BEGIN Data for the task

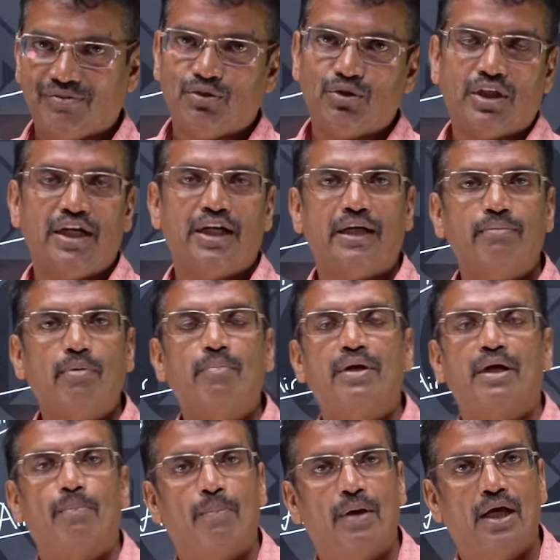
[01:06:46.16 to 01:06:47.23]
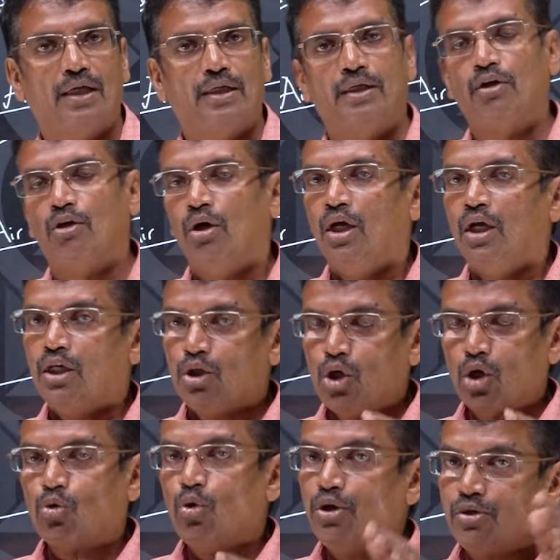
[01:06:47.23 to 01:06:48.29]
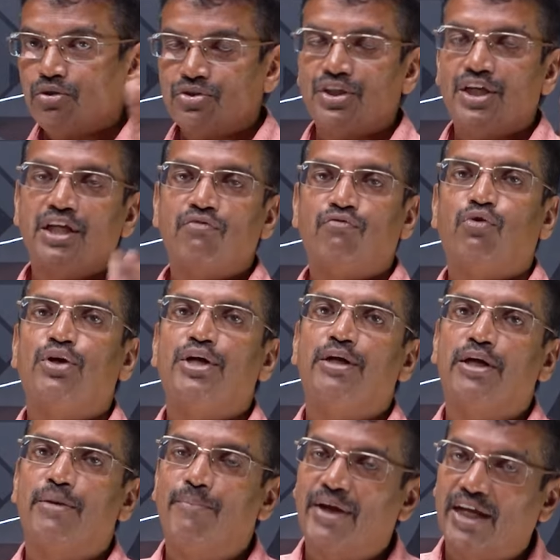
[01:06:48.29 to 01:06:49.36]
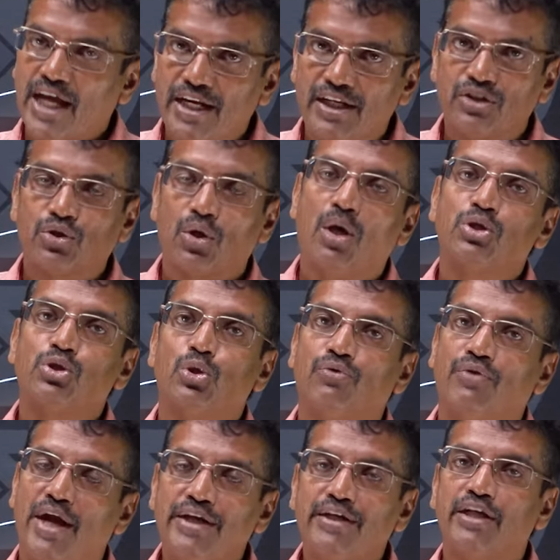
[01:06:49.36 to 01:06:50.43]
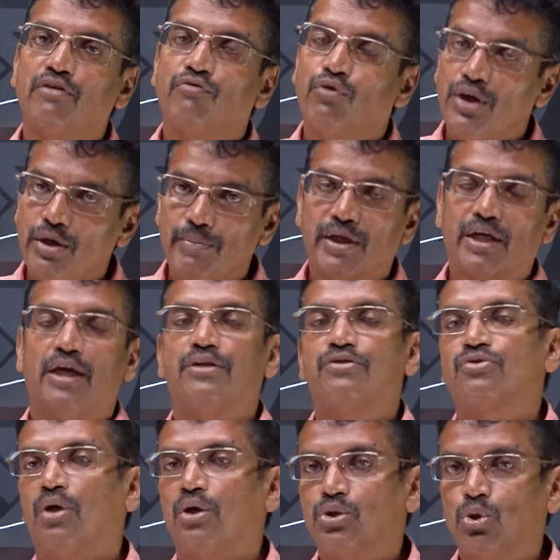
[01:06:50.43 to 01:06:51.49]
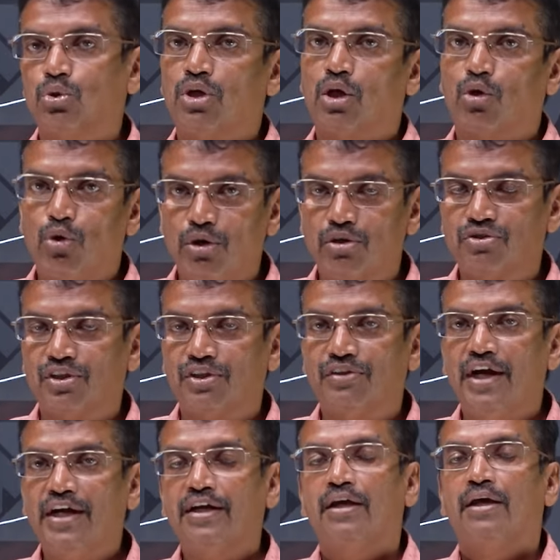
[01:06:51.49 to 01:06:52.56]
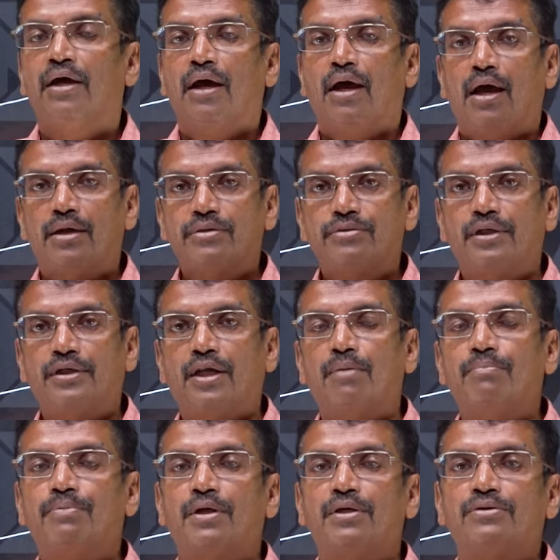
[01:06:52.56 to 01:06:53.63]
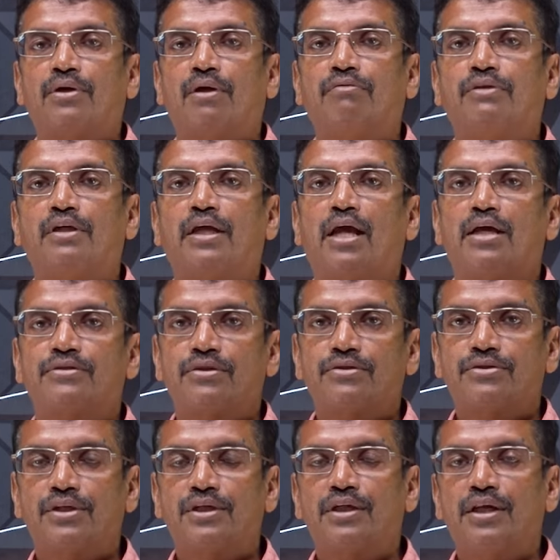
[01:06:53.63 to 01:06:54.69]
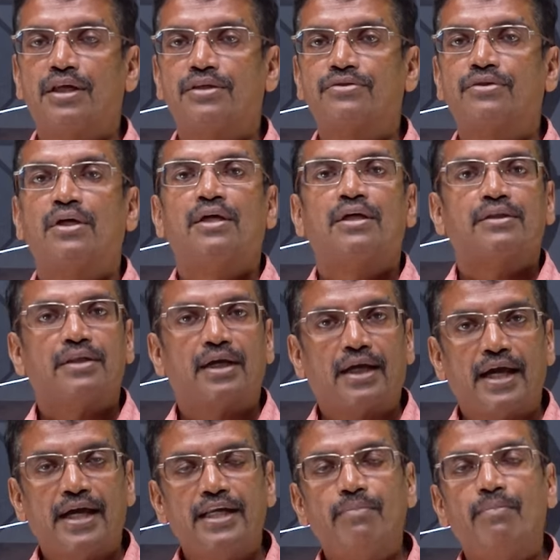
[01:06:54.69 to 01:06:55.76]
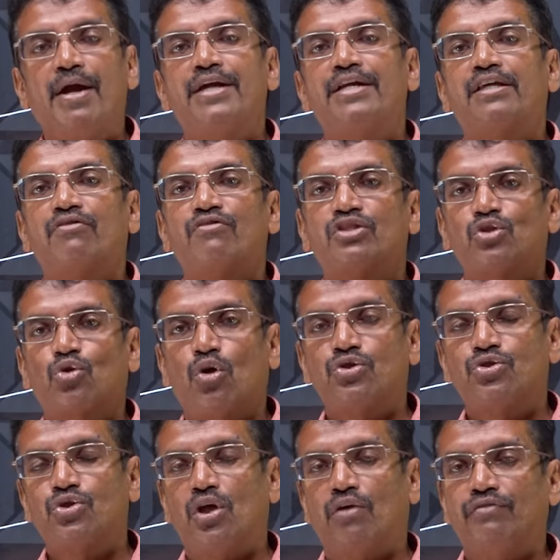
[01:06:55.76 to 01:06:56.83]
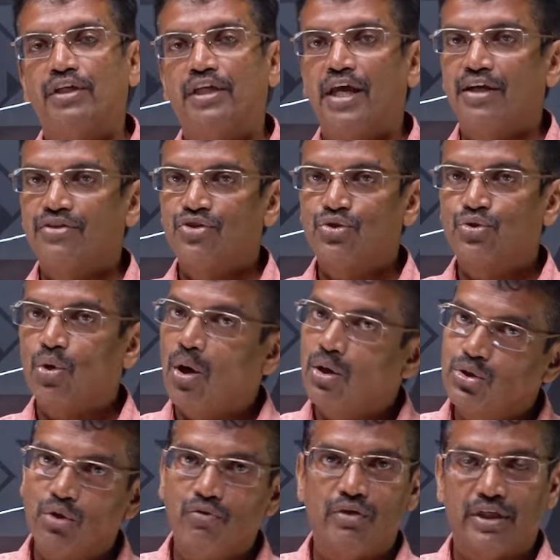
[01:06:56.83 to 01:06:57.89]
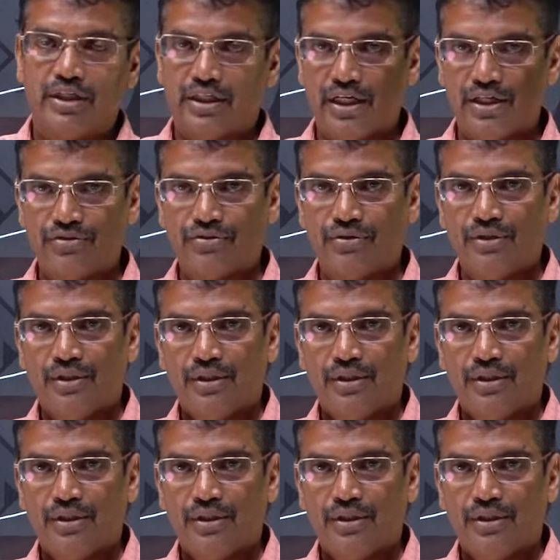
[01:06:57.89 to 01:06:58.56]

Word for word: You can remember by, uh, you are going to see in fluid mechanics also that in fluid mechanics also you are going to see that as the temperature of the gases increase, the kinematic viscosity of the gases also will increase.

END Data for the task

■ Exercise prompt
Retype the line containing "[01:06:49.36 to 01:06:50.43]" and all lines after it through the end of the material, exactly and only those, leaving out pictures.

■ Answer to this task
[01:06:49.36 to 01:06:50.43]
[01:06:50.43 to 01:06:51.49]
[01:06:51.49 to 01:06:52.56]
[01:06:52.56 to 01:06:53.63]
[01:06:53.63 to 01:06:54.69]
[01:06:54.69 to 01:06:55.76]
[01:06:55.76 to 01:06:56.83]
[01:06:56.83 to 01:06:57.89]
[01:06:57.89 to 01:06:58.56]

Word for word: You can remember by, uh, you are going to see in fluid mechanics also that in fluid mechanics also you are going to see that as the temperature of the gases increase, the kinematic viscosity of the gases also will increase.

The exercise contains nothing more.